**Supplied data:**
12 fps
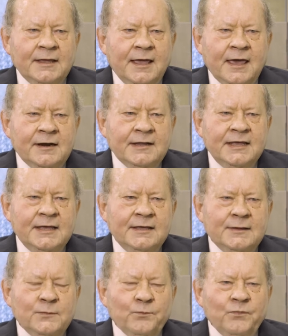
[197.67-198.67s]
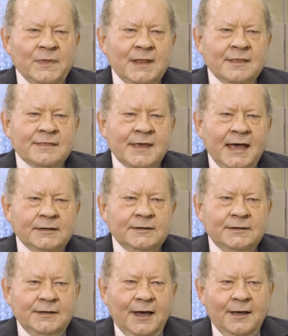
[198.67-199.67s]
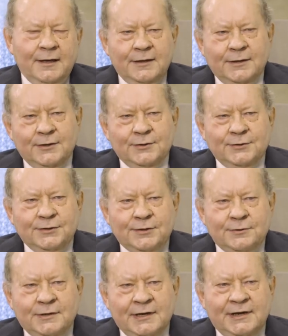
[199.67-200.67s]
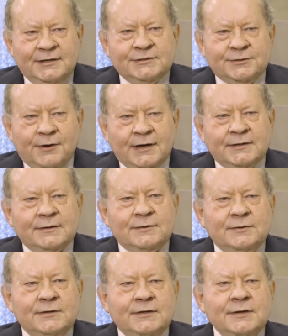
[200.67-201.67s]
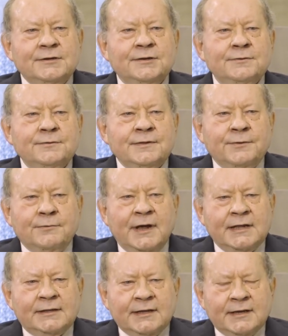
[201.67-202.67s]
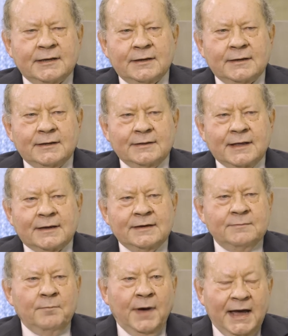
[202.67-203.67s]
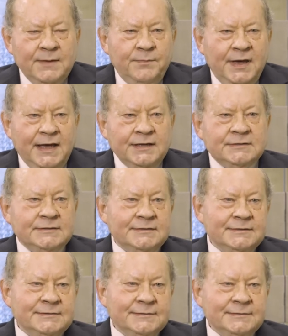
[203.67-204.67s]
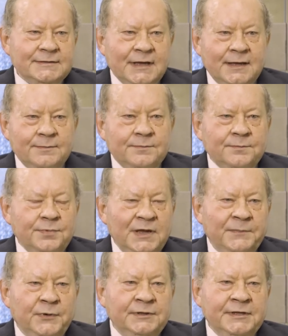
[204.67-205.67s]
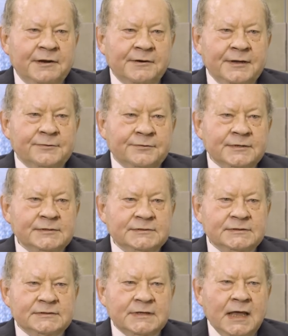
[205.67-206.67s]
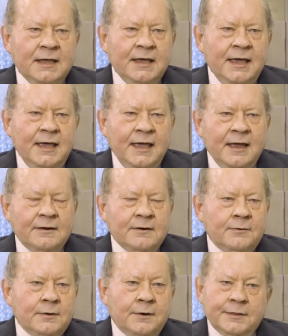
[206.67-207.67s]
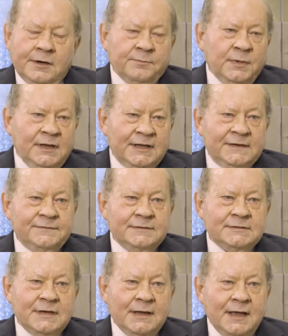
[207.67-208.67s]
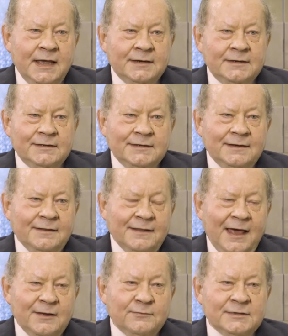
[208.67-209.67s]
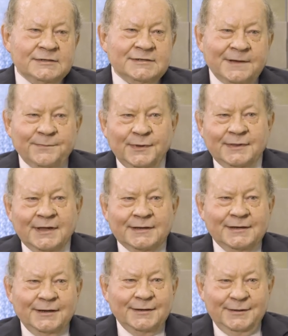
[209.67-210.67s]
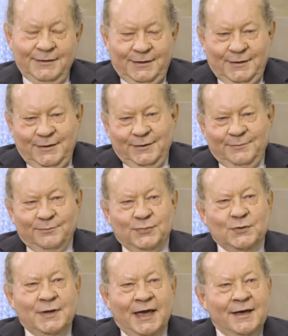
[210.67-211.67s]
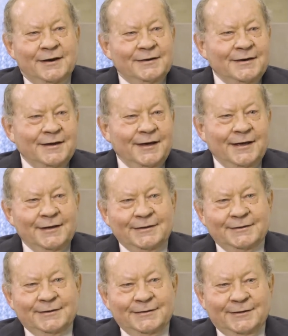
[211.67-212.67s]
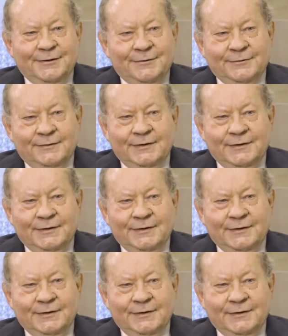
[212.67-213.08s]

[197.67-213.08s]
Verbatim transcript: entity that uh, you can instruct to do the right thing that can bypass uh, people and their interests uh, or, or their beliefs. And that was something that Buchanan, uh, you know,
--
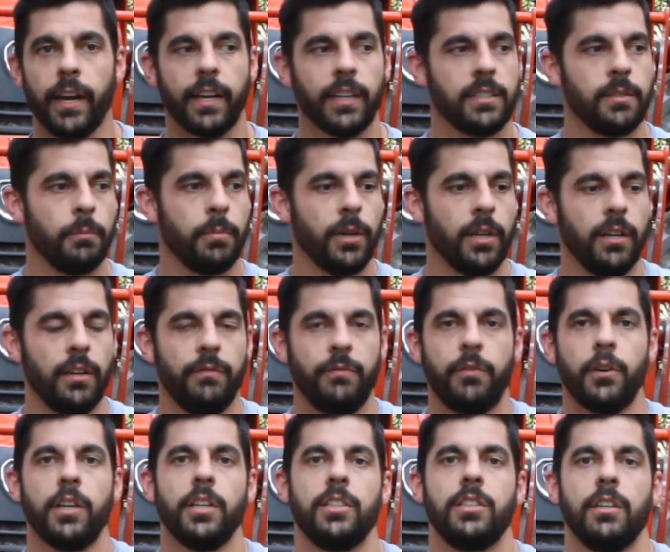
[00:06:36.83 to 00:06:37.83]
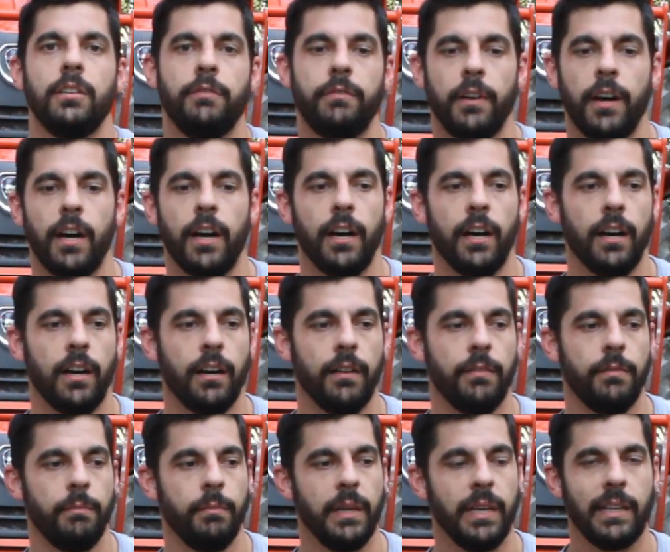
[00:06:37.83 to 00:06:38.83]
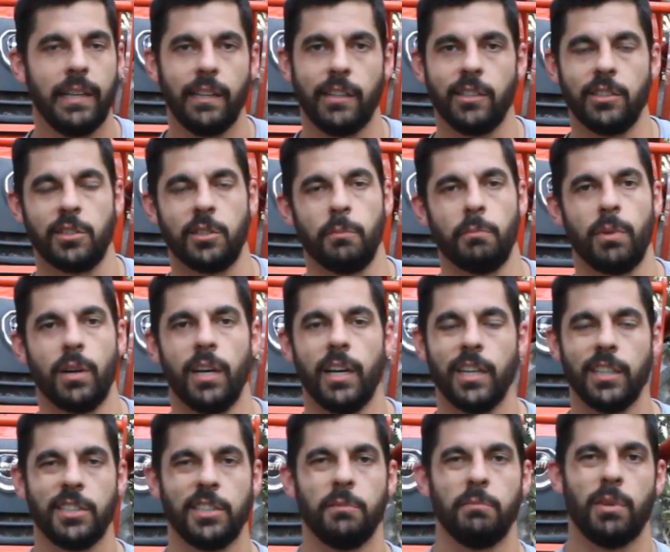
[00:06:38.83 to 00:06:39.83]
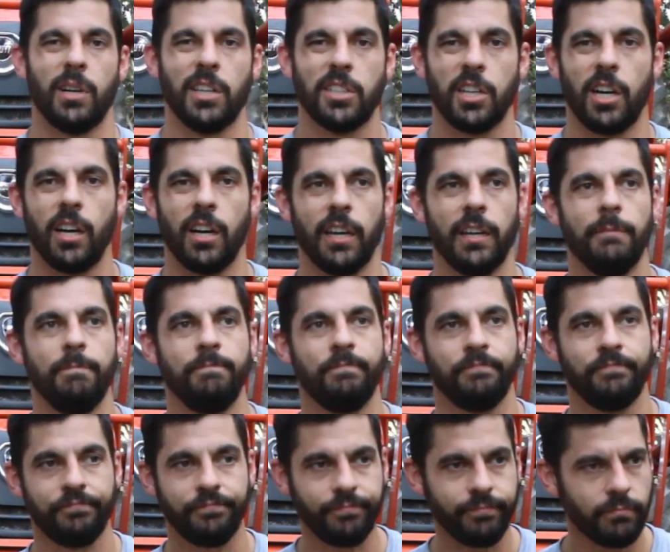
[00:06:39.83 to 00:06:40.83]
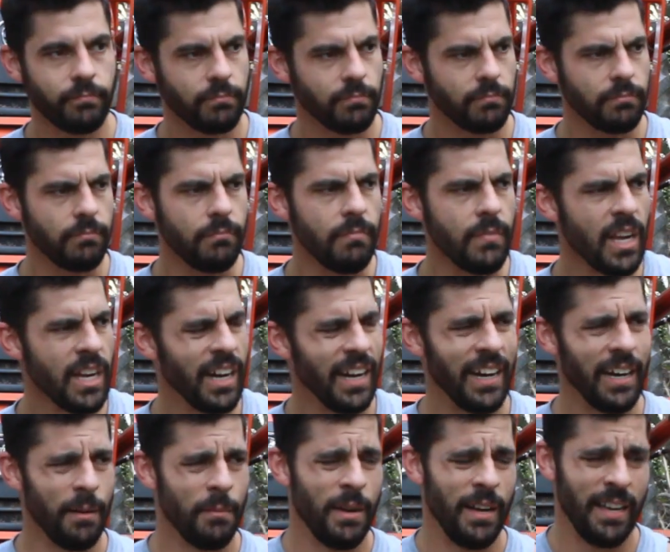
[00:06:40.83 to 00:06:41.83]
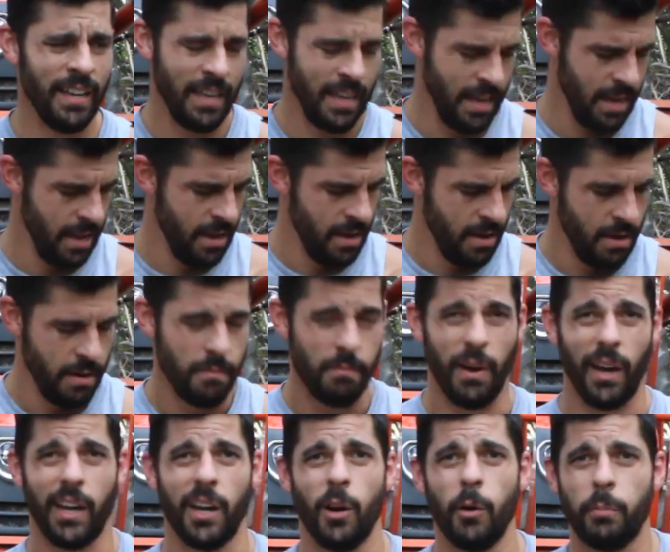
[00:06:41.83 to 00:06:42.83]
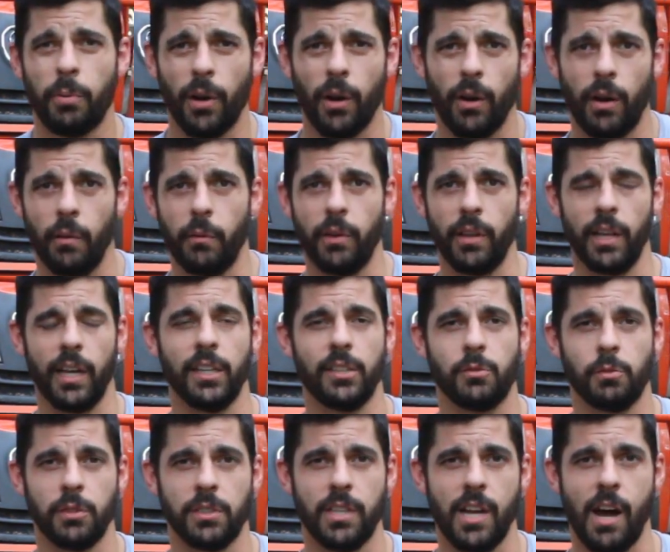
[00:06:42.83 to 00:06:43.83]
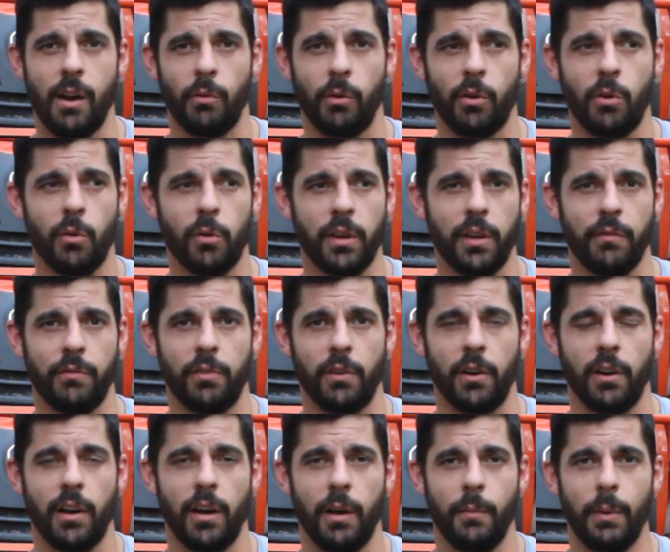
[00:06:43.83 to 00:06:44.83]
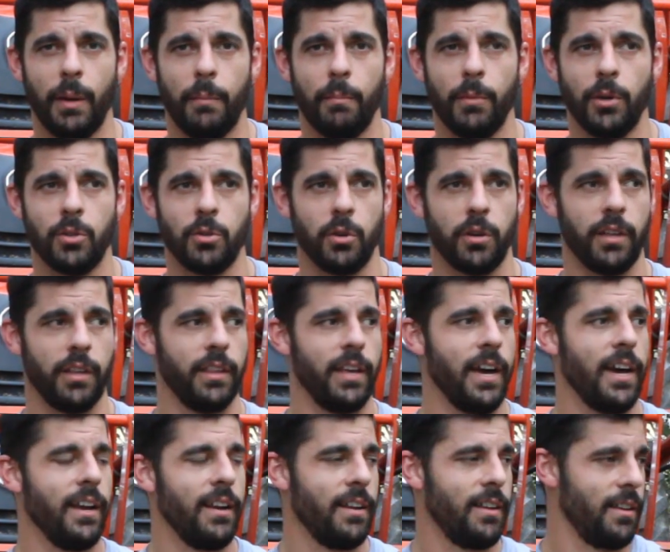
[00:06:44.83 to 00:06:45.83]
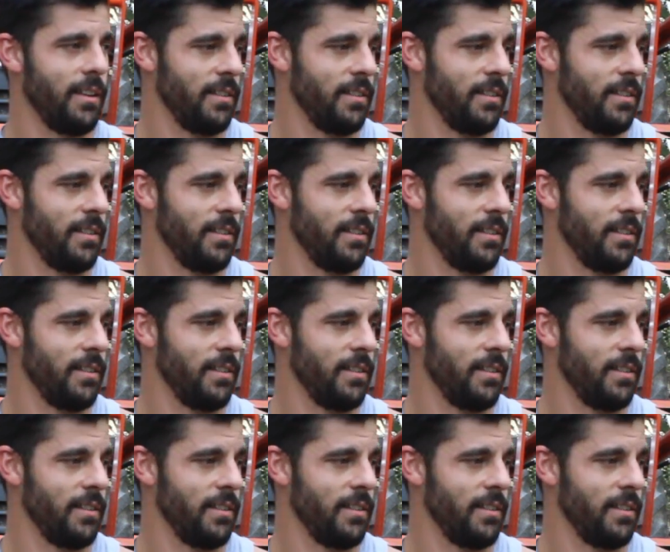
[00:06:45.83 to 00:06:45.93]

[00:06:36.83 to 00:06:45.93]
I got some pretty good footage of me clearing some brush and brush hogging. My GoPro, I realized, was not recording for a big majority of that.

**Task details:** Using the data above, retype exactly the lines from the line with "[200.67-201.67s]" to the line with "[197.67-213.08s]", inclusive. No pictures and nothing else.

**Exercise result:**
[200.67-201.67s]
[201.67-202.67s]
[202.67-203.67s]
[203.67-204.67s]
[204.67-205.67s]
[205.67-206.67s]
[206.67-207.67s]
[207.67-208.67s]
[208.67-209.67s]
[209.67-210.67s]
[210.67-211.67s]
[211.67-212.67s]
[212.67-213.08s]

[197.67-213.08s]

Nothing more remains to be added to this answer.